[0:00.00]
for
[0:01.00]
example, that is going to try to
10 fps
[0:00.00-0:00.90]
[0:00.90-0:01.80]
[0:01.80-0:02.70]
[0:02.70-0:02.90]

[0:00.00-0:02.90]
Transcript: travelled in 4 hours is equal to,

= = = = = = =

Exercise brief
For each record above, write it out again exactly.

Solution below
[0:00.00]
for
[0:01.00]
example, that is going to try to
10 fps
[0:00.00-0:00.90]
[0:00.90-0:01.80]
[0:01.80-0:02.70]
[0:02.70-0:02.90]

[0:00.00-0:02.90]
Transcript: travelled in 4 hours is equal to,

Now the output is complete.